What I wish I had done:
  • Measured out the Freekeh and the water [I used too much water so my freekeh had a little bit of pasty going on.]
  • Used a wild mushroom mixture instead of the portobellos
  • Added a bay leaf, a sprig of fresh thyme and a cinnamon stick to the water



Freekeh with chickpeas and mushrooms

2 c. Freekeh
2 1/2c. Water
bullion cube
mushrooms [I used 1 box of baby portobellos and they worked fine. Oysters and shitakes would be geat], chopped
1 onion
1 can chickpeas
cinnamon
allspice
cumin
salt
black pepper
**I added a dab of harissa, because it is my favorite way to make things spicy these days. You can use crushed red pepper or a teensy bit of cayenne].

Wash Freekeh thouroughly. Chop onion and sautee in large pot with olive oil. Add Freekeh and cook until Freekeh is toasted. Add water, bring to boil and then let simmer for 40 minutes or so. Oh, if you want you can dissolve a bullion cube in some of the water and add that. But if you do, go easy on the salt cause its real salty. In a large skillet, sautee mushrooms in butter or oil. Add can of chickpeas. Season with spices. When Freekeh is done cooking, stir in the mushroom mixture. Add more seasonings to taste.

2 comments:

orlyh said...

I looove your blog, Kate! I came across it last night while looking for a freekeh recipe and I ended up reading and reading much more.

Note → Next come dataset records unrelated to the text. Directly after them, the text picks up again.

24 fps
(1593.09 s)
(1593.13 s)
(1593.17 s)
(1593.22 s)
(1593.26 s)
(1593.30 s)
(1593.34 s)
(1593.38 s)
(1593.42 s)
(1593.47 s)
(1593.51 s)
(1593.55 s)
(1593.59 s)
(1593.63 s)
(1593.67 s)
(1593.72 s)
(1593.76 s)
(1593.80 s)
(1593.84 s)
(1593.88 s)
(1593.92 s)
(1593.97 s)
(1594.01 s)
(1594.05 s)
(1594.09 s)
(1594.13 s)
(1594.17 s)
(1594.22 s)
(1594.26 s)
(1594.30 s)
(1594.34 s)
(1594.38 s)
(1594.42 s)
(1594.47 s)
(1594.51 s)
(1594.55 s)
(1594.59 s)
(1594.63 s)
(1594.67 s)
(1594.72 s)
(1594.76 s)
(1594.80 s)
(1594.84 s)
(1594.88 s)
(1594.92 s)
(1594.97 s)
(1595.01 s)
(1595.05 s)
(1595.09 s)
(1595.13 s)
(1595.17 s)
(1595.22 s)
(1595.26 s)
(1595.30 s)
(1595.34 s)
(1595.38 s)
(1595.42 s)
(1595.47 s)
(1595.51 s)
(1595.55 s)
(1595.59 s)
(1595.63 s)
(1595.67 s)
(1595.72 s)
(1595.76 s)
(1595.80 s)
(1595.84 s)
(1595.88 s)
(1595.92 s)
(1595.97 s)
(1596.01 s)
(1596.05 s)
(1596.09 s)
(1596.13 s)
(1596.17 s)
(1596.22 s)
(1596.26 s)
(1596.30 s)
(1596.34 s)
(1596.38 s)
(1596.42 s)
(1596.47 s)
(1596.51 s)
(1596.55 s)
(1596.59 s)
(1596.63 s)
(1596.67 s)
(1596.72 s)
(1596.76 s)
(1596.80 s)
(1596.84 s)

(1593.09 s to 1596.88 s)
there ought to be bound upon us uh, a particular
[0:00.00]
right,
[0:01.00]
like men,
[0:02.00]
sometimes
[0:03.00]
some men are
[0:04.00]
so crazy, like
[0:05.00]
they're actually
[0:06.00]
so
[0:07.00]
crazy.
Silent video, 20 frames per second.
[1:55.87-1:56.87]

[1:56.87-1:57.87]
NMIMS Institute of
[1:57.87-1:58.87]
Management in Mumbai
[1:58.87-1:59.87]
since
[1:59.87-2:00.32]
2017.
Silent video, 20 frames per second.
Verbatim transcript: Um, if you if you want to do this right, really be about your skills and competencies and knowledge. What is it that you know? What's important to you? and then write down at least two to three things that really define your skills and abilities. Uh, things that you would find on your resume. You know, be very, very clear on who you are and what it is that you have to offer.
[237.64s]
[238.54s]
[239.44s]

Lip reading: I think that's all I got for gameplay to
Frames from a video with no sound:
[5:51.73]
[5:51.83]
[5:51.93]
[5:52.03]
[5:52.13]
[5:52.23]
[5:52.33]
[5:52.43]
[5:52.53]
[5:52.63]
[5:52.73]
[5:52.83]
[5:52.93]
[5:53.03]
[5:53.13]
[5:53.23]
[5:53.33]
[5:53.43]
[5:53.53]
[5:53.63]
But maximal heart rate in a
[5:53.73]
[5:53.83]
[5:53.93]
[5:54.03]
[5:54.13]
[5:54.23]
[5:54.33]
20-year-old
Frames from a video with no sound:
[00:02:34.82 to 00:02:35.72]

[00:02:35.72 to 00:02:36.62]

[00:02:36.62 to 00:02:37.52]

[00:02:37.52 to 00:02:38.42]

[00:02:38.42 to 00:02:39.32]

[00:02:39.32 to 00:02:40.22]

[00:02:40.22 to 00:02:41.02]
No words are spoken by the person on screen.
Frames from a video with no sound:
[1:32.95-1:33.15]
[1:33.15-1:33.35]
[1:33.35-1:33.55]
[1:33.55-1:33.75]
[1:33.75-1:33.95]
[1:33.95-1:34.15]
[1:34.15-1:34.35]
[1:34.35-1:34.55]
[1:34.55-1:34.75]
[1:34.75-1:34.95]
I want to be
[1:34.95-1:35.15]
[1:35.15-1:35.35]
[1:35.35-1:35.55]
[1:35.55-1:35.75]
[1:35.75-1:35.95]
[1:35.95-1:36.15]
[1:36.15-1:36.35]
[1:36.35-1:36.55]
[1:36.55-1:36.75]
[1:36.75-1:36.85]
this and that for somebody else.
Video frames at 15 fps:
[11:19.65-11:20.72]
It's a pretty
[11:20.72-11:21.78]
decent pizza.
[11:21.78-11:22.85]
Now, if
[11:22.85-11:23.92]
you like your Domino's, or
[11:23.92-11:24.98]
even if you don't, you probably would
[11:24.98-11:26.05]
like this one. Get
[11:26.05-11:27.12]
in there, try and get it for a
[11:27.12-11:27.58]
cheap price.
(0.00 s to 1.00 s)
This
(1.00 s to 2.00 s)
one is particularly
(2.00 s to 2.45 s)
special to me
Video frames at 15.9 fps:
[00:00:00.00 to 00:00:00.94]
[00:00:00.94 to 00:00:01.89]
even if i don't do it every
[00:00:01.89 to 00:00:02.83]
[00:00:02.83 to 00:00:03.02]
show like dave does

The freekeh I made last night came out great, too. I combined your recipe with one from "The Palestinian Cooking" by Malak Nammari Yuzbashi, a badly organized cookbook printed here in Jerusalem probably by the author himself (it has no mention of a publishing company, but has the name and phone number of the printing company!) If you can get your hands on a copy, do! It has amazing recipes and great tips.

(Intrigued, I just googled Yuzbashi and found he has a facebook site. I've written him a message telling him how good his freikeh is too :)

He soaks the freikeh in hot water before cooking it. And in addition to the cinnamon and allspice, he adds bay leaves, and a pinch of cardamon, cloves, nutmeg and ground caraway seeds. (I didn't have the caraway.)

Added with the soft crunch of the chickpeas the end dish was amaaazing.

Meanwhile, I noticed:
your link to the Palestinian Fair Trade website doesn't work, you need to remove the end.
Clifford Wright has a great history and explanation of freekeh: http://www.cliffordawright.com/caw/food/entries/display.php/topic_id/23/id/101/

He also links to these interesting photos of how the wheat is processed. Talk about slow food!

anyway, I love your blog (did I already say that?) it's funny, creative, personal - and has recipes of food I want to cook!

keep it up.

Orly

p.s. yes, your photo of the roasted brussell sprouts and eggs was super professional.

Wild Thyme Kitchen said...

Hi Orly!

Thanks for writing. I tried to find the Palestinian Cooking book on Amazon, to no avail. No let me know if you know of a place to buy it online. Is it in Arabic?

Thanks for the heads up about the link. I'll change it shortly.

And thanks for the sweet comments on the blog! It's nice when people take the time to give a shout out.